El plan de rescate que aprobó Estados Unidos

Notas de Opinión 27 de marzo de 2020 Por Redacción
Las cuentas estadounidenses se disponen a recibir uno de los mayores golpes de su historia, con cifras que van del 14% al 30% en la caída de la economía. El retraso en aprobar la medida puede parecer insignificante, pero en este caso se suma a una cascada de reacciones demoradas en el combate al coronavirus.
FOTO AFP DONALD TRUMP. El presidente fue el impulsor del billonario plan de rescate.
FOTO AFP DONALD TRUMP. El presidente fue el impulsor del billonario plan de rescate.
Finalmente, el Congreso de Estados Unidos llegó a un acuerdo y aprobó el plan de rescate más importante de la historia del país por un valor cercano a los dos billones de dólares en ayudas a empresas y ciudadanos para tratar de paliar los estragos de la pandemia de coronavirus en la primera economía del mundo.
Pero lo ha hecho con un retraso que puede resultar demoledor en un momento en el que cada hora cuenta. Máxime cuando más de 30 millones de ciudadanos carecen de cualquier seguro médico -a diferencia de lo que sucede en Europa- por culpa de la aviesa reversión de la reforma sanitaria de Barack Obama.
Ello augura problemas sociosanitarios gravísimos y el endurecimiento de la recesión económica en ciernes.
La propuesta original presentada por los republicanos e impulsada por Donald Trump tenía aspectos de opacidad en el reparto de las ayudas incompatibles con la transparencia exigida en una democracia, máxime en tiempos de grave crisis.

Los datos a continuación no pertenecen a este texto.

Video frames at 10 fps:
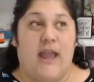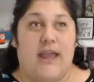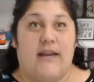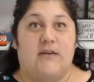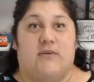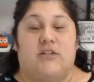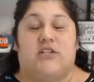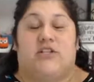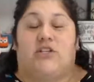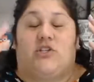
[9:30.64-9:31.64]
and it was
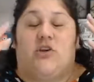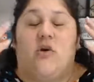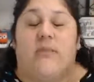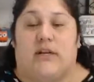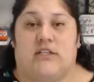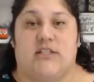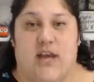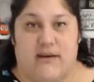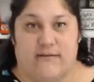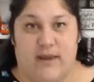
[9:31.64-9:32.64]
just so much
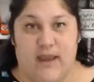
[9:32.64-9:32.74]
stuff,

El secretario del Tesoro y hombre de confianza del Presidente norteamericano, Steven Mnuchin, no tendría por qué hacer públicos los beneficiarios de las ayudas hasta pasados seis meses y las empresas beneficiarias recibirían el dinero sin contrapartida alguna, entre otras, por ejemplo, el mantenimiento de los empleos. Ahora habrá un inspector general que controlará las decisiones que se tomen sobre las cantidades que se facilitarán.
Que Estados Unidos haya puesto en marcha su maquinaria económica al servicio de la lucha contra las consecuencias, también sociales, de la pandemia, es sin duda una buena noticia.

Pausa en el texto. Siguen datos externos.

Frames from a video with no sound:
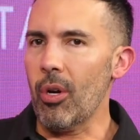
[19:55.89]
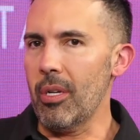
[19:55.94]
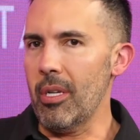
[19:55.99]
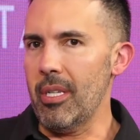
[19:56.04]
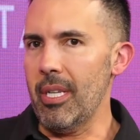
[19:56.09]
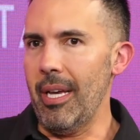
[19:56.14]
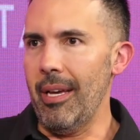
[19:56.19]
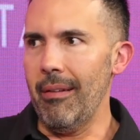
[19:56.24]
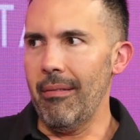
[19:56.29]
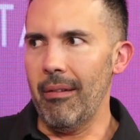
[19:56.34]
hard to
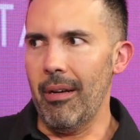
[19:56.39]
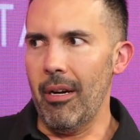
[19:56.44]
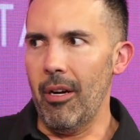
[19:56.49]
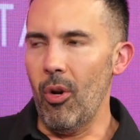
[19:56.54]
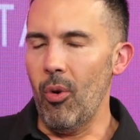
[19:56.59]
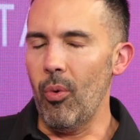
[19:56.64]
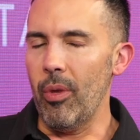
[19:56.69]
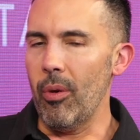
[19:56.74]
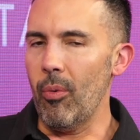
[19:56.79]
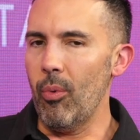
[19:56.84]
say. I don't
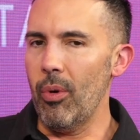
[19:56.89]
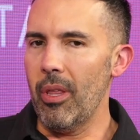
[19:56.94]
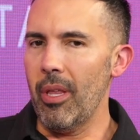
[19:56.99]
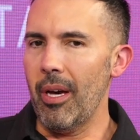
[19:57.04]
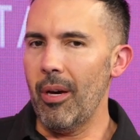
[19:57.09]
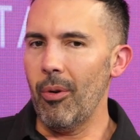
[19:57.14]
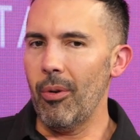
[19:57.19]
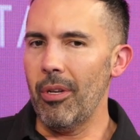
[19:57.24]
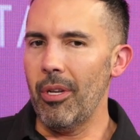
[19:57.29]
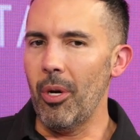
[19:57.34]
know
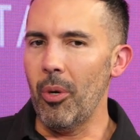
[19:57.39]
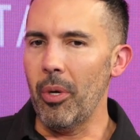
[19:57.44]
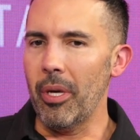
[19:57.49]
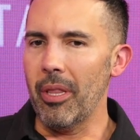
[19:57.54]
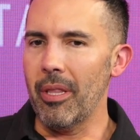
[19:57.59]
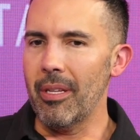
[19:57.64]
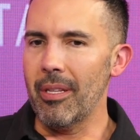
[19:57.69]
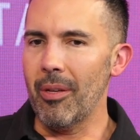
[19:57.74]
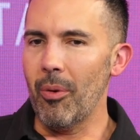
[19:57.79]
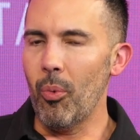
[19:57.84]
without
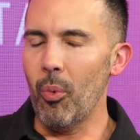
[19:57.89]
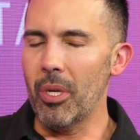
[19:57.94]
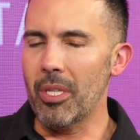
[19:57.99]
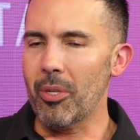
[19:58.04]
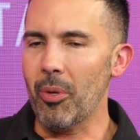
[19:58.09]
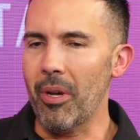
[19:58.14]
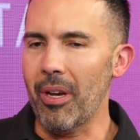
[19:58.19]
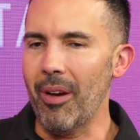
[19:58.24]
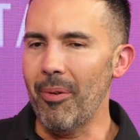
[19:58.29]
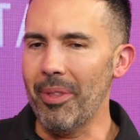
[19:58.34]
knowing
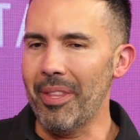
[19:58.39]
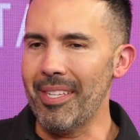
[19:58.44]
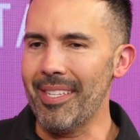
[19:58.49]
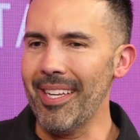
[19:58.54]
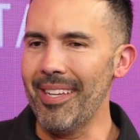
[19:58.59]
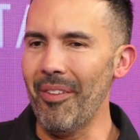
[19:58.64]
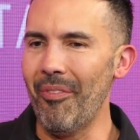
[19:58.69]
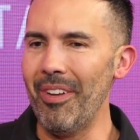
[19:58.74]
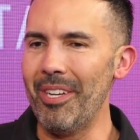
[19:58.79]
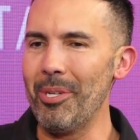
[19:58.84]
what's going on with
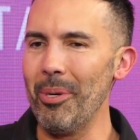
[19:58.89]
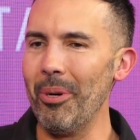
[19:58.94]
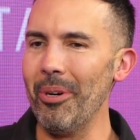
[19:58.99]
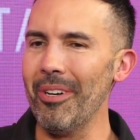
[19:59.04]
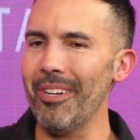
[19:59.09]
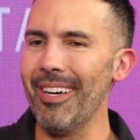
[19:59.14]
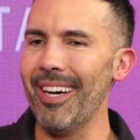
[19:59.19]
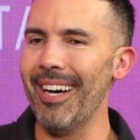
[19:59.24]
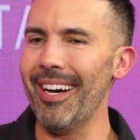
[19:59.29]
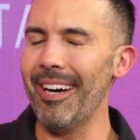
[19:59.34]
this
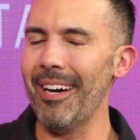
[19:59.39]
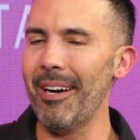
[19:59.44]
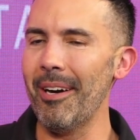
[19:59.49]
individual.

Entre las medidas que muestran lo crítico de la situación se destacan el ingreso mediante cheques en las cuentas particulares de la mayor parte de los estadounidenses, de cantidades en torno a los 1.500 dólares por adulto y unos 500 por cada menor.
Las cuentas estadounidenses se disponen a recibir uno de los mayores golpes de su historia. Las agencias de calificación mencionan cifras que van del 14% al 30% en la caída de la economía.
El retraso en aprobar la medida puede parecer insignificante, pero en este caso se suma a una cascada de reacciones demoradas en el combate al coronavirus que han caracterizado la estrategia de Estados Unidos.
Hasta hace poco, Trump proclamaba que "en un par de días" el número de contagiados en el país se reduciría a cero. Pero en apenas 20 días ya es el tercer país del mundo con mayor número de contagios en una alarmante curva ascendente.
Si el Presidente hubiera prestado atención en febrero a la gravedad de la situación, el gigante automovilístico Ford y la eléctrica General Electric podrían haber puesto a disposición de los médicos estadounidenses respiradores a mediados de abril.
Ahora, y como consecuencia de esa demora, el consejero delegado de la automotriz, Jim Hackett, advirtió que esos elementos no estarán listos hasta junio.

EN LA GRAN MANZANA
Nueva York superó los 30.000 contagios de coronavirus, tras un nuevo balance diario que registró más de 50.000 casos en las últimas 24 horas, mientras el número de víctimas fatales se acercaba vertiginosamente a los 300.
De los contagios a nivel estatal, el 12% de los pacientes está actualmente bajo hospitalización y el 3% en cuidados intensivos.
Más de la mitad corresponden a la Ciudad de Nueva York, que casi alcanza los 18.000 contagios.
Entre otras medidas, el gobernador prohibió los deportes de contacto en los parques públicos, como el básquetbol. “No quiero cerrar las plazas", dijo, solicitando que se cumplan las medidas de distanciamiento social.
Cuomo consideró "preocupante" que el total de casos que requirieron hospitalización bordea el 15%, una tasa más alta que la estimación oficial.
La capacidad de los hospitales es de 53.000 camas y existen 3.000 plazas de cuidados intensivos, pero los cálculos estiman unos 140.000 pacientes y aproximadamente 40.000 de ellos en estados graves.